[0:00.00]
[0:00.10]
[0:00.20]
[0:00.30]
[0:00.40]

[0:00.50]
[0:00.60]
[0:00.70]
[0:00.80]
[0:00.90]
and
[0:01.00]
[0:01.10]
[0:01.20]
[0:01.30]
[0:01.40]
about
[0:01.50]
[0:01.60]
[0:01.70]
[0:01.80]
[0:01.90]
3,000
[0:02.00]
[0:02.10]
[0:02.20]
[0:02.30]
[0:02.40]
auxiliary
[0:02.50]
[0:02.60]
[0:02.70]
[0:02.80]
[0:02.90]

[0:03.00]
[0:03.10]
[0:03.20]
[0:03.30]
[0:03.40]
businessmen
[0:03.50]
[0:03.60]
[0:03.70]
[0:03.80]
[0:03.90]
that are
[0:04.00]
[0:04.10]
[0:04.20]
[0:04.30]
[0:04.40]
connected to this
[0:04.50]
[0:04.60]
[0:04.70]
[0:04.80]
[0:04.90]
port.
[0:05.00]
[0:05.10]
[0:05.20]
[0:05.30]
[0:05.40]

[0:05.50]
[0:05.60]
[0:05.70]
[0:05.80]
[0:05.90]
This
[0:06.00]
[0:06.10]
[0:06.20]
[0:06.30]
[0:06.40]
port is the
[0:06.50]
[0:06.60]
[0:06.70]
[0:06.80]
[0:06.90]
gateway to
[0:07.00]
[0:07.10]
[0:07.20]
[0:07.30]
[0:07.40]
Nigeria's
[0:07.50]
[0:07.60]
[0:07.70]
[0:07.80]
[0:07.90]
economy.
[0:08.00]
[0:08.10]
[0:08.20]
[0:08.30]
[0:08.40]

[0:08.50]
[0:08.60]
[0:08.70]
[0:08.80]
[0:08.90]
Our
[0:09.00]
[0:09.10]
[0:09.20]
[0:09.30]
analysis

--

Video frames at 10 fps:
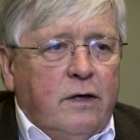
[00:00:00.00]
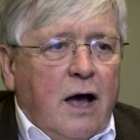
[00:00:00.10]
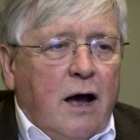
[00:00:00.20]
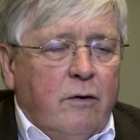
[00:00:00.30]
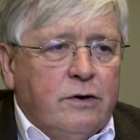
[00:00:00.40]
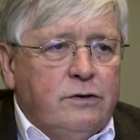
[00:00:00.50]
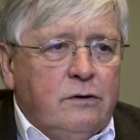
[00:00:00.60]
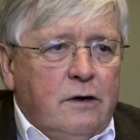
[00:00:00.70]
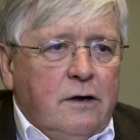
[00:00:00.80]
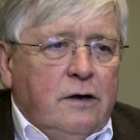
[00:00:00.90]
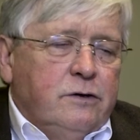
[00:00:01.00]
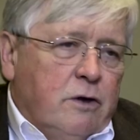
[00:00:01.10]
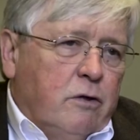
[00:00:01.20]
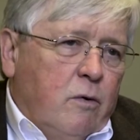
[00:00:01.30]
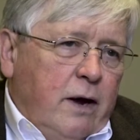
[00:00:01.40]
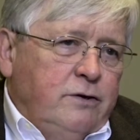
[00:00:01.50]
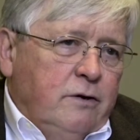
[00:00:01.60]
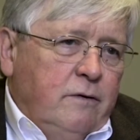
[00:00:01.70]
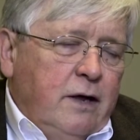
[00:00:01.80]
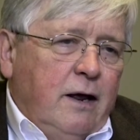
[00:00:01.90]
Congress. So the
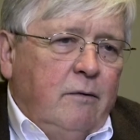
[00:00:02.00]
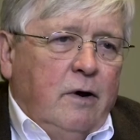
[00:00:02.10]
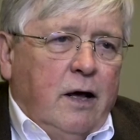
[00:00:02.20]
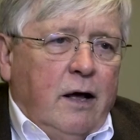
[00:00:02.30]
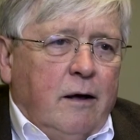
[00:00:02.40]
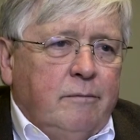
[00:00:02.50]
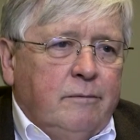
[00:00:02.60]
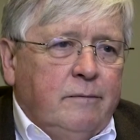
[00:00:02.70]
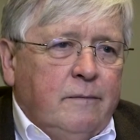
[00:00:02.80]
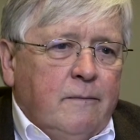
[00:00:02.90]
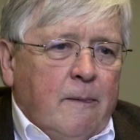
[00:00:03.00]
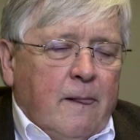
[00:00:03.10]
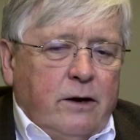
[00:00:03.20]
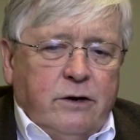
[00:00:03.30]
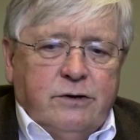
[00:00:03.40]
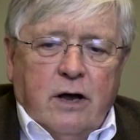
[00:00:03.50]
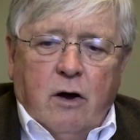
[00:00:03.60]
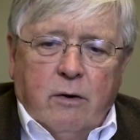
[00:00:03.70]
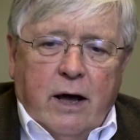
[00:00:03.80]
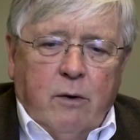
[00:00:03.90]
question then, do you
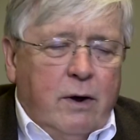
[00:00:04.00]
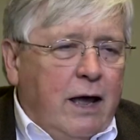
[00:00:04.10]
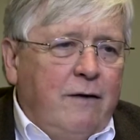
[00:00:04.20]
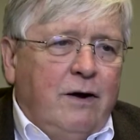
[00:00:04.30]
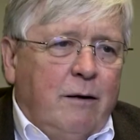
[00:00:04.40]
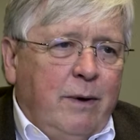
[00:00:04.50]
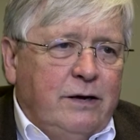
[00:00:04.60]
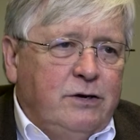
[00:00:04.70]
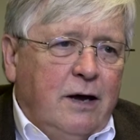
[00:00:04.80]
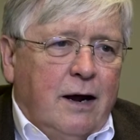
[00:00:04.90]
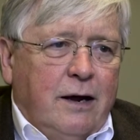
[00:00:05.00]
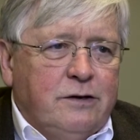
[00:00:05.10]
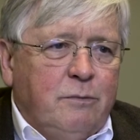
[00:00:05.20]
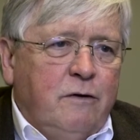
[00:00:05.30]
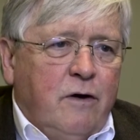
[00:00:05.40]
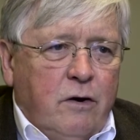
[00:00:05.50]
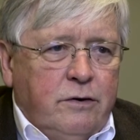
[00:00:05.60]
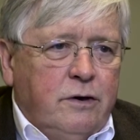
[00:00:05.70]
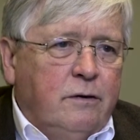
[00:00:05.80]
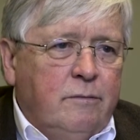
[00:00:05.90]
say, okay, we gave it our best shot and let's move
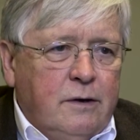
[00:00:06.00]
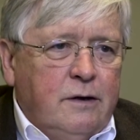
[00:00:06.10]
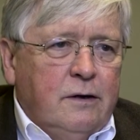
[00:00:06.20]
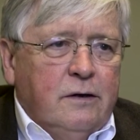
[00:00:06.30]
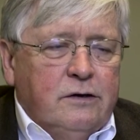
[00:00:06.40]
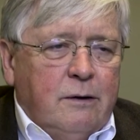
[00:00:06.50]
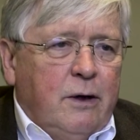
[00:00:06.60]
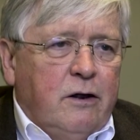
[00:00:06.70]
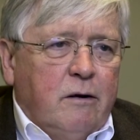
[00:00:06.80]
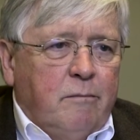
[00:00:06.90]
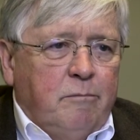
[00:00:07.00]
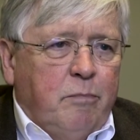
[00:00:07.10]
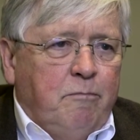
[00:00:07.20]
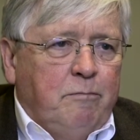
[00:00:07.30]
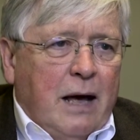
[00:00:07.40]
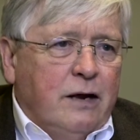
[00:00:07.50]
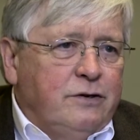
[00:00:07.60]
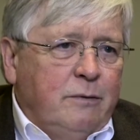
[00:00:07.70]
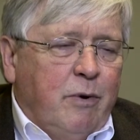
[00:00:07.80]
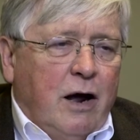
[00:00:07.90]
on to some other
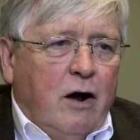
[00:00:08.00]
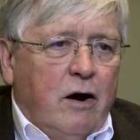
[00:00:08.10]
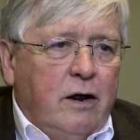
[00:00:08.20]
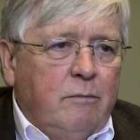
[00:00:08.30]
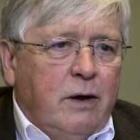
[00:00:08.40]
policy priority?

--

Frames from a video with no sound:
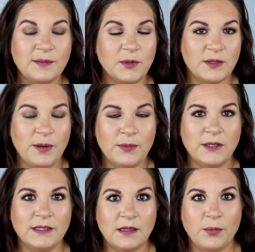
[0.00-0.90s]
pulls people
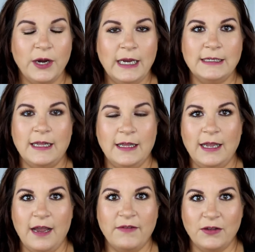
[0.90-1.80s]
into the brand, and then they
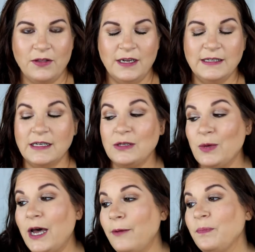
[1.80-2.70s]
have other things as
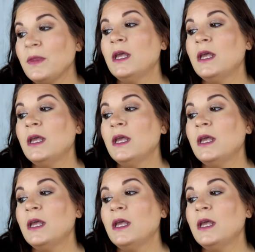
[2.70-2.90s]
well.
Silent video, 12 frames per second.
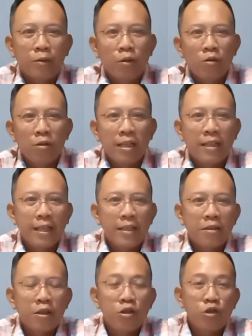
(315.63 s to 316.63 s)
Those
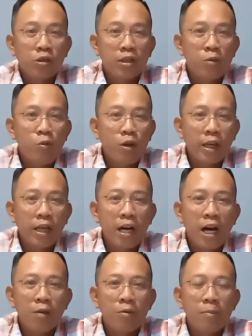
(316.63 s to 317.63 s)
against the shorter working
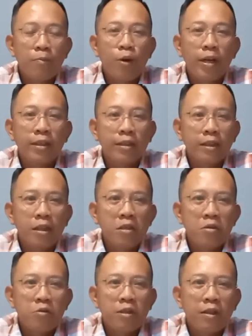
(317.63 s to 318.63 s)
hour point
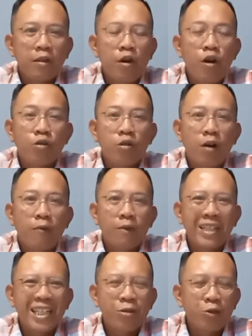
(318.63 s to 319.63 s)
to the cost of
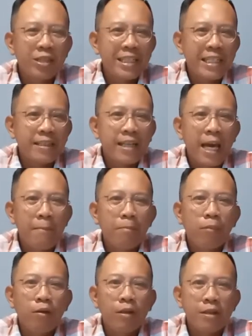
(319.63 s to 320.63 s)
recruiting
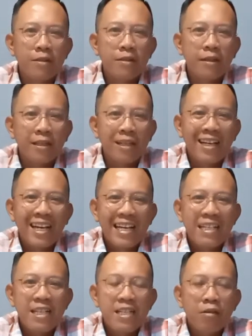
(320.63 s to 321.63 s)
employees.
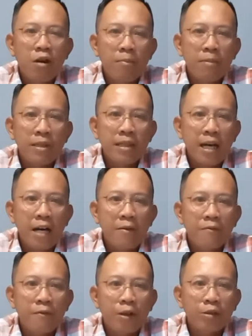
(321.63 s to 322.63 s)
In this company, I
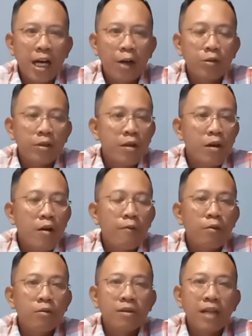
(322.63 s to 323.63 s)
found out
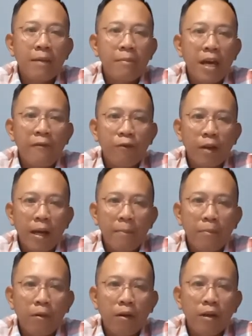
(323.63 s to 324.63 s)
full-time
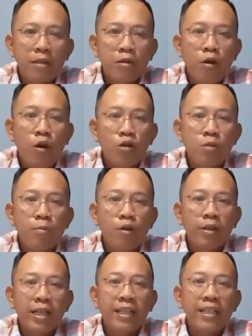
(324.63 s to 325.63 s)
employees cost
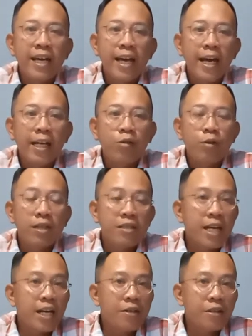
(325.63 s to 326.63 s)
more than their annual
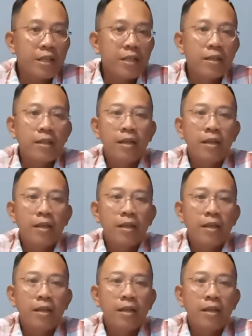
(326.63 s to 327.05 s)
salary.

--

**EXERCISE**
In the listing above, find the line containing "[00:00:01.40]" and the line containing "[00:00:03.10]", then return both of them and every line between, exactly, without pictures.

**SOLUTION BELOW**
[00:00:01.40]
[00:00:01.50]
[00:00:01.60]
[00:00:01.70]
[00:00:01.80]
[00:00:01.90]
Congress. So the
[00:00:02.00]
[00:00:02.10]
[00:00:02.20]
[00:00:02.30]
[00:00:02.40]
[00:00:02.50]
[00:00:02.60]
[00:00:02.70]
[00:00:02.80]
[00:00:02.90]
[00:00:03.00]
[00:00:03.10]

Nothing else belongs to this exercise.